TAMPA, Fla. – The storm might be over, but the race to refill area gas stations in the wake of Hurricane Irma has only begun.
Roughly 56 percent of gas stations — about 1,200 — in the Tampa Bay area are without fuel, according to estimates Monday from GasBuddy.com analyst Patrick DeHaan. That number is near 60 percent in the Miami area.
Of the people who ventured out of their homes on Monday, if they weren't looking to fill their stomachs with a hot meal, they were looking to fill up their vehicles, 10News found.
And the pickings were slim.
A Mobil station at Hillsborough and North Central avenues in Tampa opened for just a few hours to sell gas, creating long lines and traffic jams as people waited to get to a pump.
One couple who was waiting in line showed 10News reporter Josh Sidorowicz their vehicle's gas needle on 'empty' while their vehicle's instrument panel readout said '0 miles to E.'
"We needed it badly," they said, after driving around to several gas stations.
Others waiting in line expressed relief in knowing they'd found a place to fill up.
“I got less than a quarter. But I’m just really glad to be here," said one man.
But the feeling was fleeting for many others as supplies quickly dried up and tensions tightened. Several police officers were on hand directing traffic and working to keep the peace.
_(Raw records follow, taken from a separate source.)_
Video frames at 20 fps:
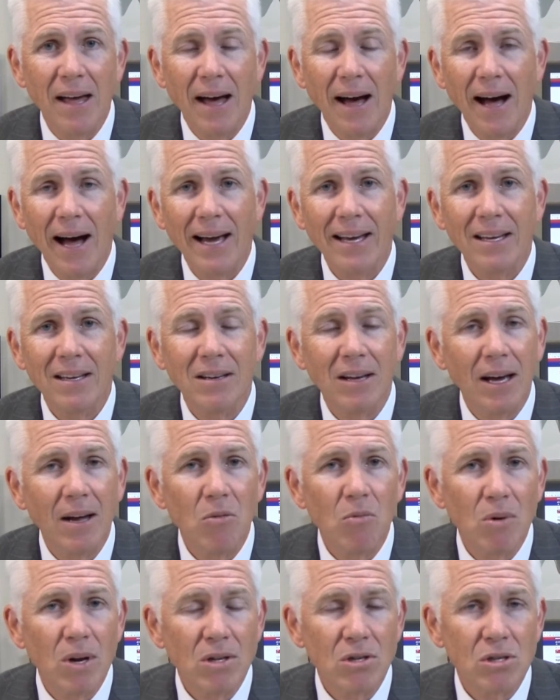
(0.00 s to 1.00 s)
I can get
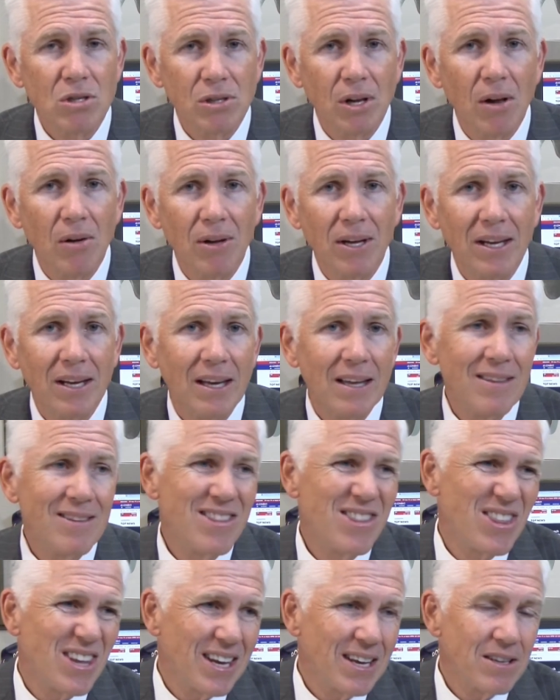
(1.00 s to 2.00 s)
rich slowly in
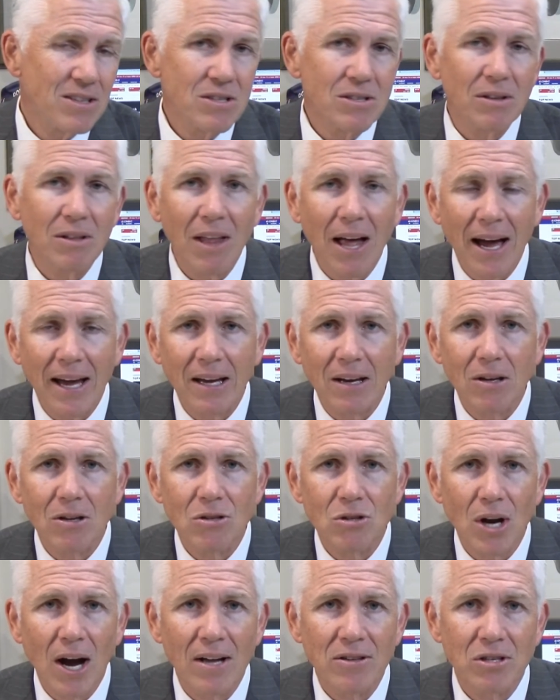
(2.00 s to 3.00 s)
things like
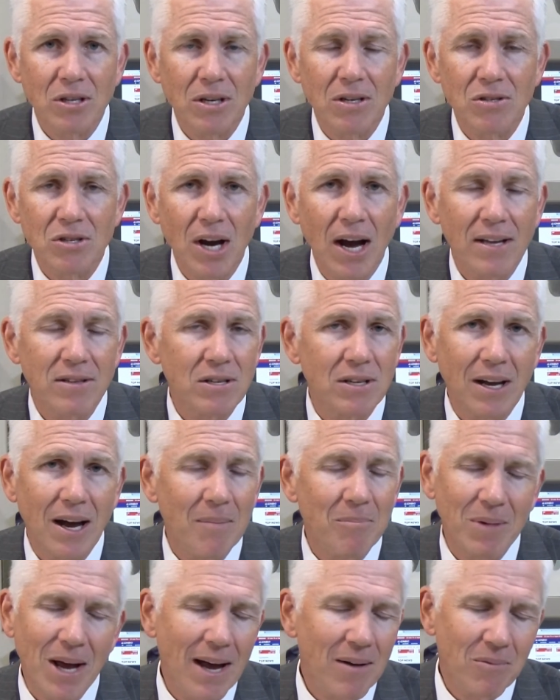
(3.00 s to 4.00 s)
Johnson & Johnson. I'm
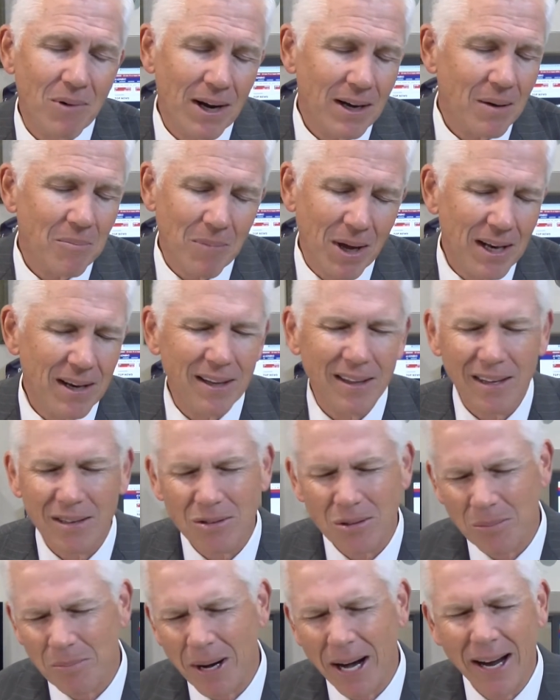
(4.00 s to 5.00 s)
not recommending that
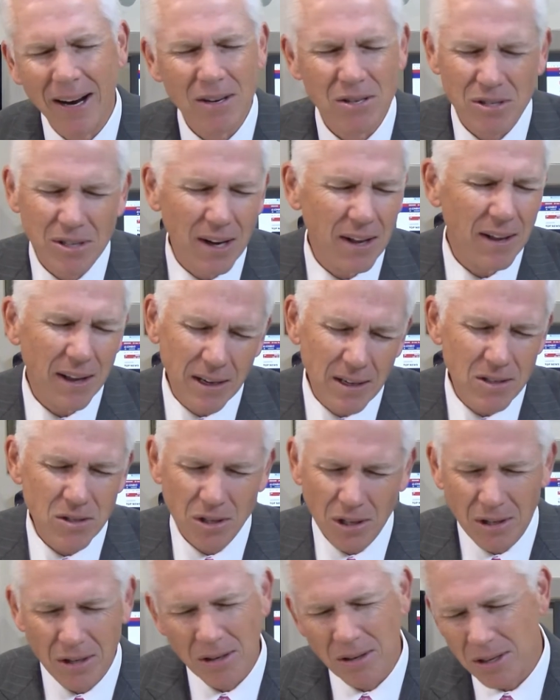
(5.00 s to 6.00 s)
you buy or sell any
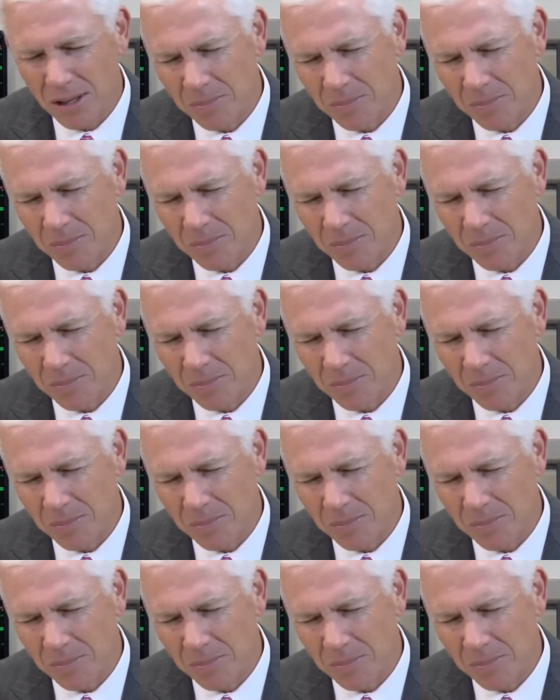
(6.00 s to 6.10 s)
security.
Filling up for Tampa Bay drivers could be filled with challenges for at least the next day or two, said GasBuddy.com analyst Pat DeHaan.
The key, DeHaan says, is getting Florida's ports reopened to allow more shipments of gas to arrive.The state is largely reliant on tankers for fuel supply.
Hurricane Irma forced the closure of most of Florida's ports, including the state's largest: Port Tampa Bay.
"There's no fuel if there's no ports," DeHaan said.
Port officials say with just "minimal damage and flooding" from the storm they expect the U.S. Coast Guard to reopen Port Tampa Bay sometime Tuesday afternoon. A U.S Coast Guard official would not commit to a re-opening time.
The U.S. Coast Guard, port personnel, and the U.S. Army Corps of Engineers is expected to resume scanning the 40-mile channel Tuesday morning to make sure it is clear.
Four petroleum vessels are expected to bring fuel into Port Tampa Bay when it reopens, the port official said.
"The port is operating and ready for business," Port Tampa Bay President Paul Anderson said in a statement.
On Monday, dozens of tanker trucks loaded with fuel stored at the port were seen leaving to make deliveries to stations across the area.
Once the port reopens, DeHaan says he expects it would take another day or two before supplies return to normal level but cautioned any shortages could be further strained if many of the state's evacuees rush to get back at once.
“Hopefully motorists will be patient, that’s really key," DeHaan said. "Any gasoline consumption is going to drain what little there is, so I would strongly urge people to only drive when truly necessary.”
Power restoration remains the other major logistical challenge in the way of restoring Florida's gas shortages.